_Problem_
In the records below, repeat word for word only the lines starting at the one that contains "[0:00.90-0:01.79]" and ending at the one that contains "Transcript, with fillers: Oof. Okay.", pictures excluded.

_Exercise materials_
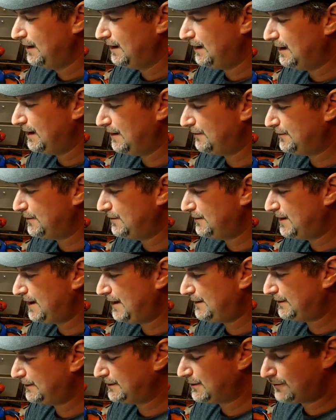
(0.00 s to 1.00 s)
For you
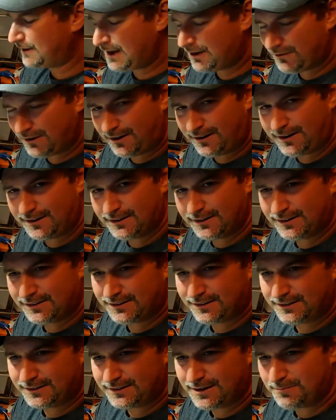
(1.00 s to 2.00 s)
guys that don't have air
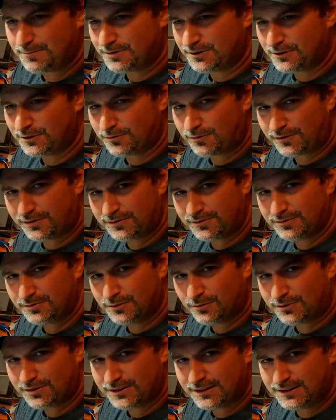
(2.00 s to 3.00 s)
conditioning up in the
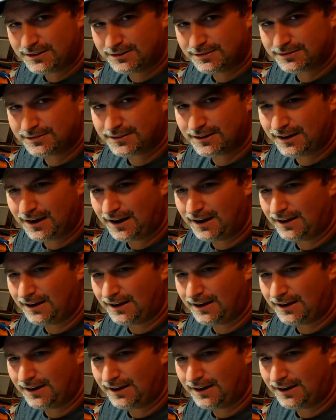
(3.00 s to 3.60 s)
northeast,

...

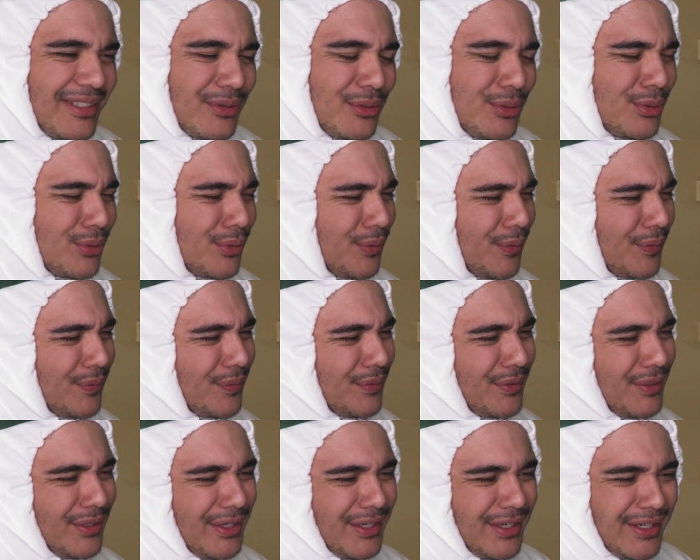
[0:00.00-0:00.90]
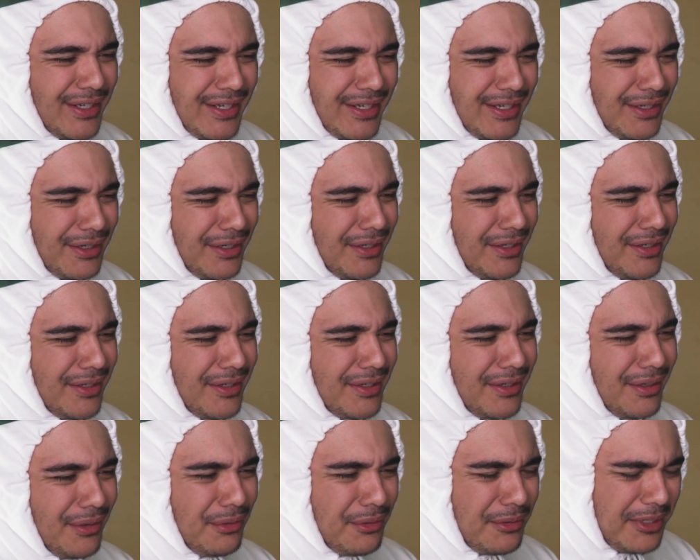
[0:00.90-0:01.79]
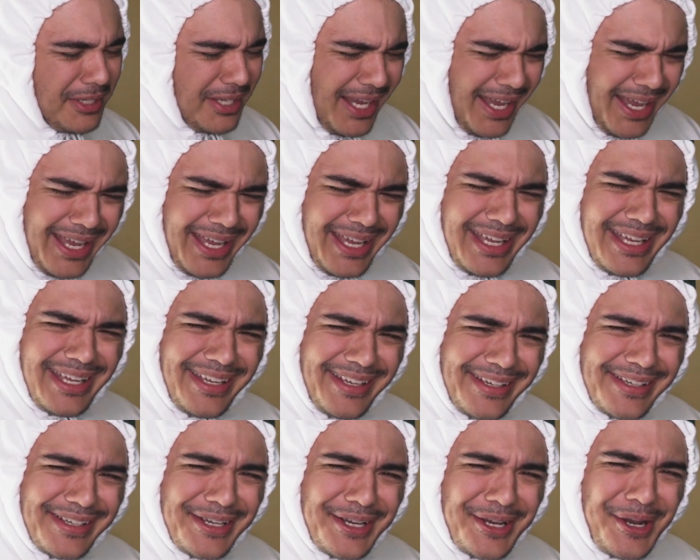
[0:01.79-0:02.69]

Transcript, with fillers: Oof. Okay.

==

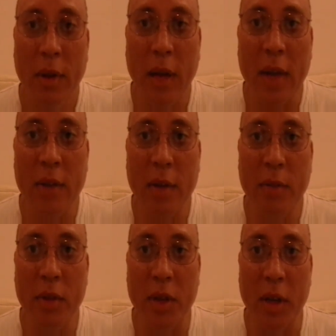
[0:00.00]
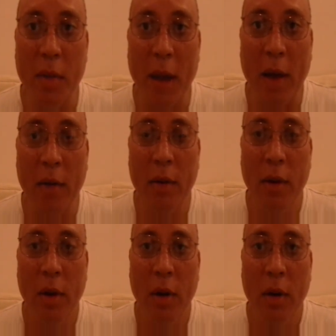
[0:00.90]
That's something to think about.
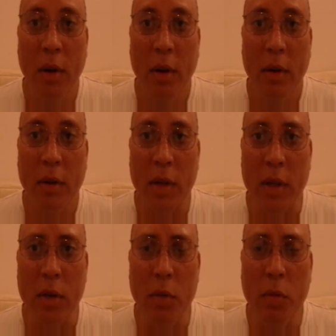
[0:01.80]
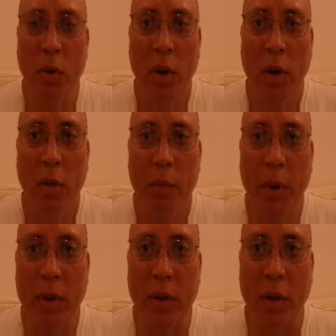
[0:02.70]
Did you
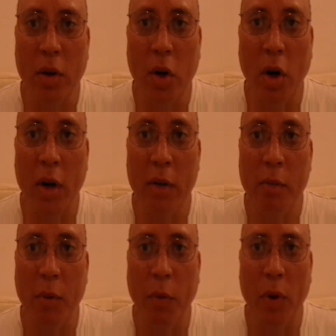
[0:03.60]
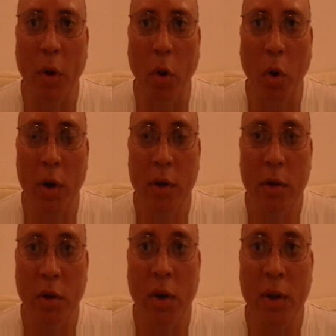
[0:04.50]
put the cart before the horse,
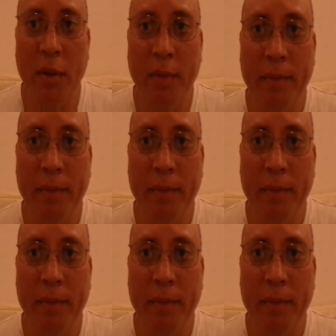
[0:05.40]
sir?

_Answer to this exercise_
[0:00.90-0:01.79]
[0:01.79-0:02.69]

Transcript, with fillers: Oof. Okay.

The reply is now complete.